Stored data

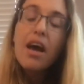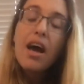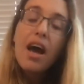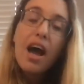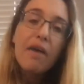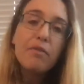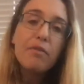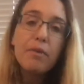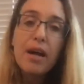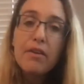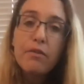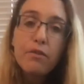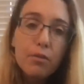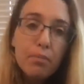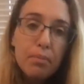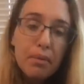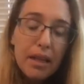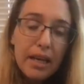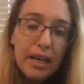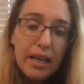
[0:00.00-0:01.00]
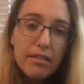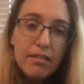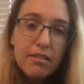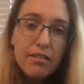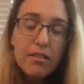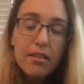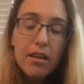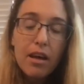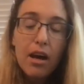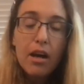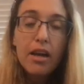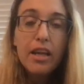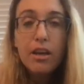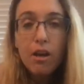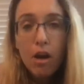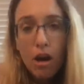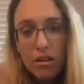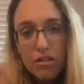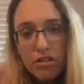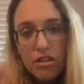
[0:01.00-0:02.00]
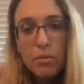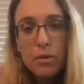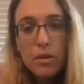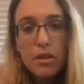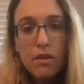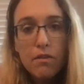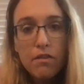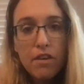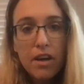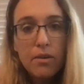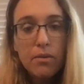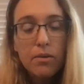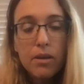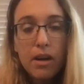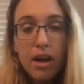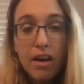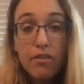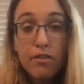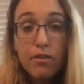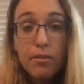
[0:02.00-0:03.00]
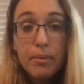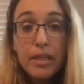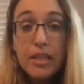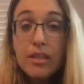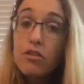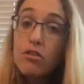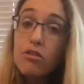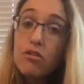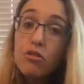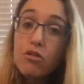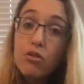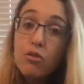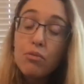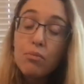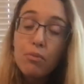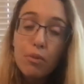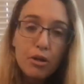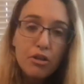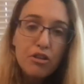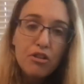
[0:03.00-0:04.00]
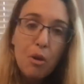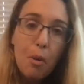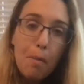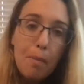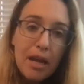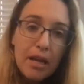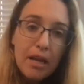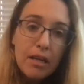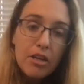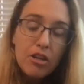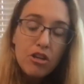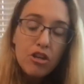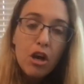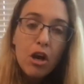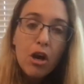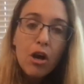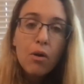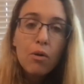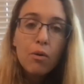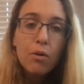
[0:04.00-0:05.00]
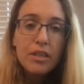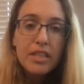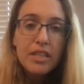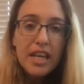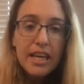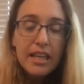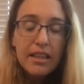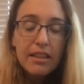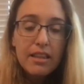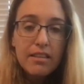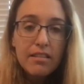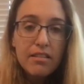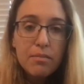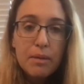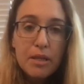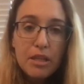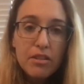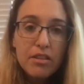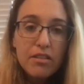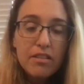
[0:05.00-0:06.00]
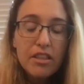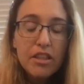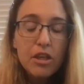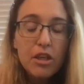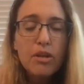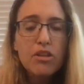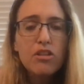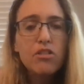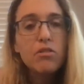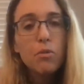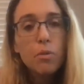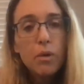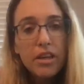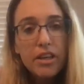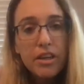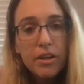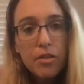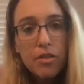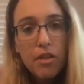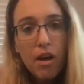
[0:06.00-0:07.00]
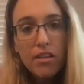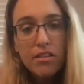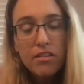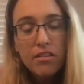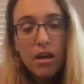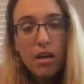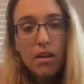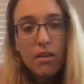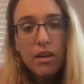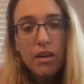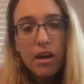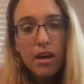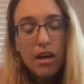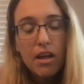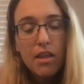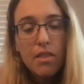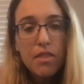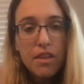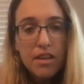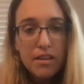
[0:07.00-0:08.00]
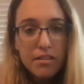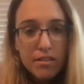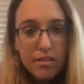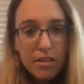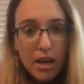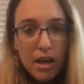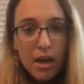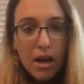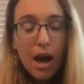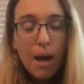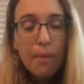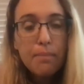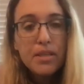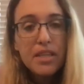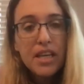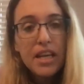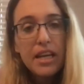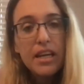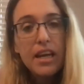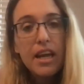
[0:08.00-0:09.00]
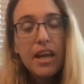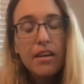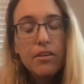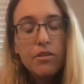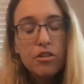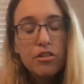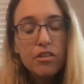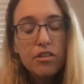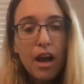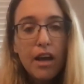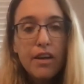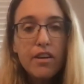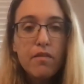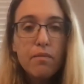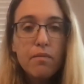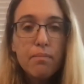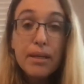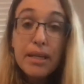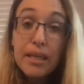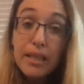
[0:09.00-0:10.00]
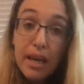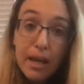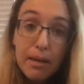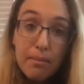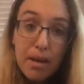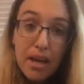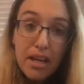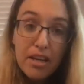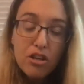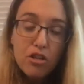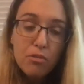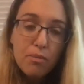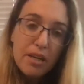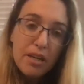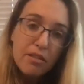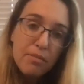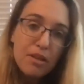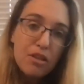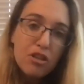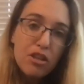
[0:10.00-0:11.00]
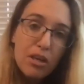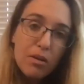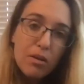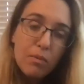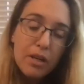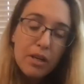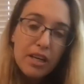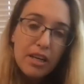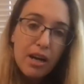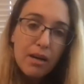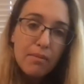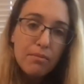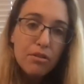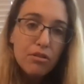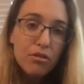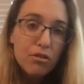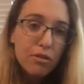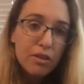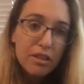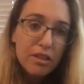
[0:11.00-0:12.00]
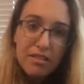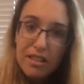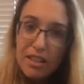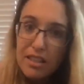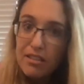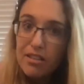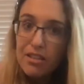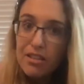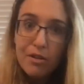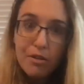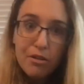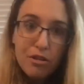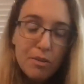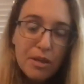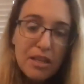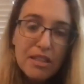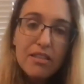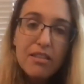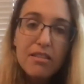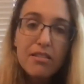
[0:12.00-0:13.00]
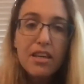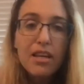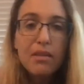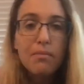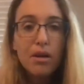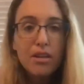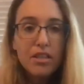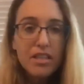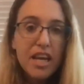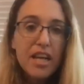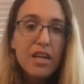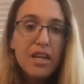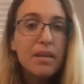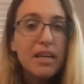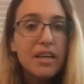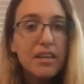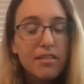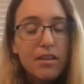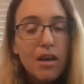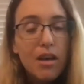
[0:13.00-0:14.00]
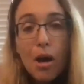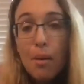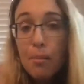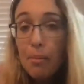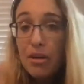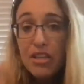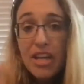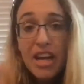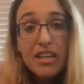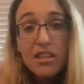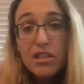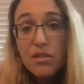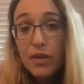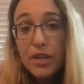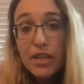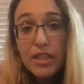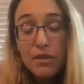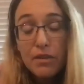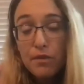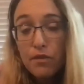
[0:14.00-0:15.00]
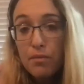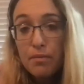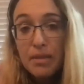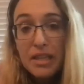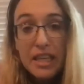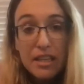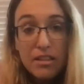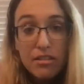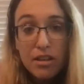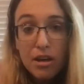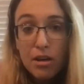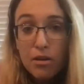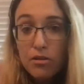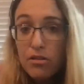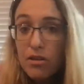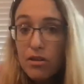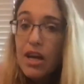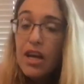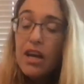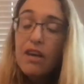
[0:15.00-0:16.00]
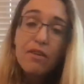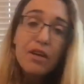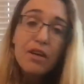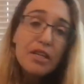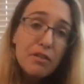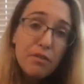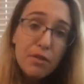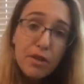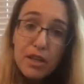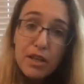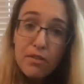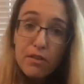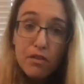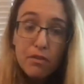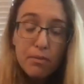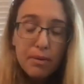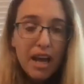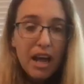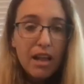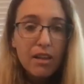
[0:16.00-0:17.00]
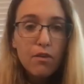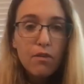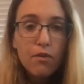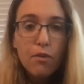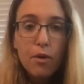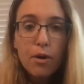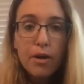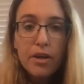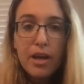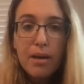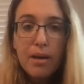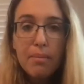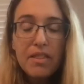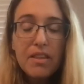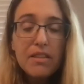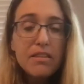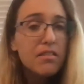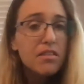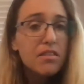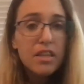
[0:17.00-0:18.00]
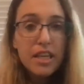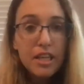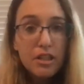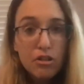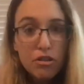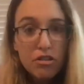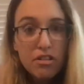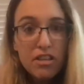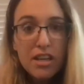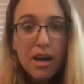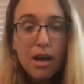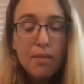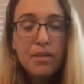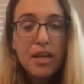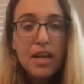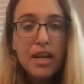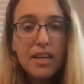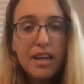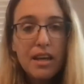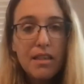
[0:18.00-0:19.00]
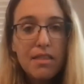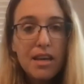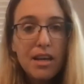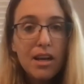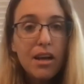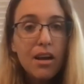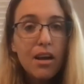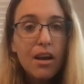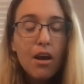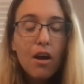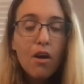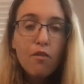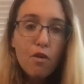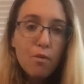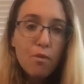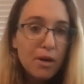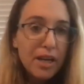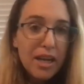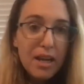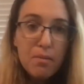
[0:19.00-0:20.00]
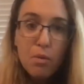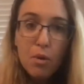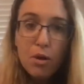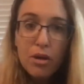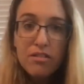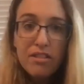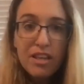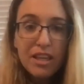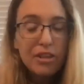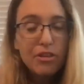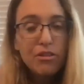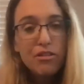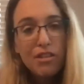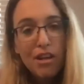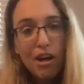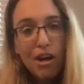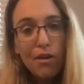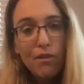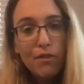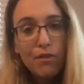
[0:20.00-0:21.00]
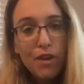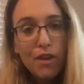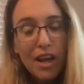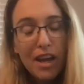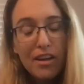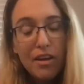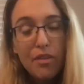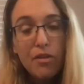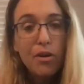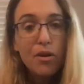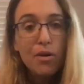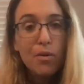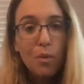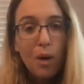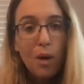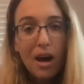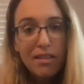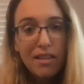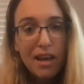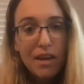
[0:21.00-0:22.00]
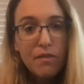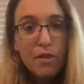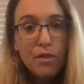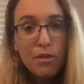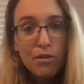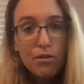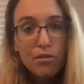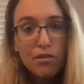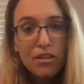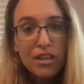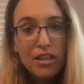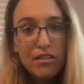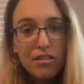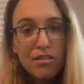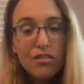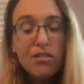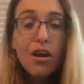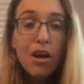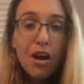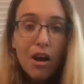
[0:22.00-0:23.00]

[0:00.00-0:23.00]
have a rightful place in concert with the federal government to more so manage or take this species into question. So what are your thoughts on this update and just kind of big game management, especially when it comes to grizzly as another species in Montana? Because Montana is very different from the East Coast, very different even from California. But this is an interesting update, and I think former game wardens like yourself and other wildlife enthusiasts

- **Activity**: An exact copy of the records above is needed, with the pictures removed.

- **Solution to the problem**:
[0:00.00-0:01.00]
[0:01.00-0:02.00]
[0:02.00-0:03.00]
[0:03.00-0:04.00]
[0:04.00-0:05.00]
[0:05.00-0:06.00]
[0:06.00-0:07.00]
[0:07.00-0:08.00]
[0:08.00-0:09.00]
[0:09.00-0:10.00]
[0:10.00-0:11.00]
[0:11.00-0:12.00]
[0:12.00-0:13.00]
[0:13.00-0:14.00]
[0:14.00-0:15.00]
[0:15.00-0:16.00]
[0:16.00-0:17.00]
[0:17.00-0:18.00]
[0:18.00-0:19.00]
[0:19.00-0:20.00]
[0:20.00-0:21.00]
[0:21.00-0:22.00]
[0:22.00-0:23.00]

[0:00.00-0:23.00]
have a rightful place in concert with the federal government to more so manage or take this species into question. So what are your thoughts on this update and just kind of big game management, especially when it comes to grizzly as another species in Montana? Because Montana is very different from the East Coast, very different even from California. But this is an interesting update, and I think former game wardens like yourself and other wildlife enthusiasts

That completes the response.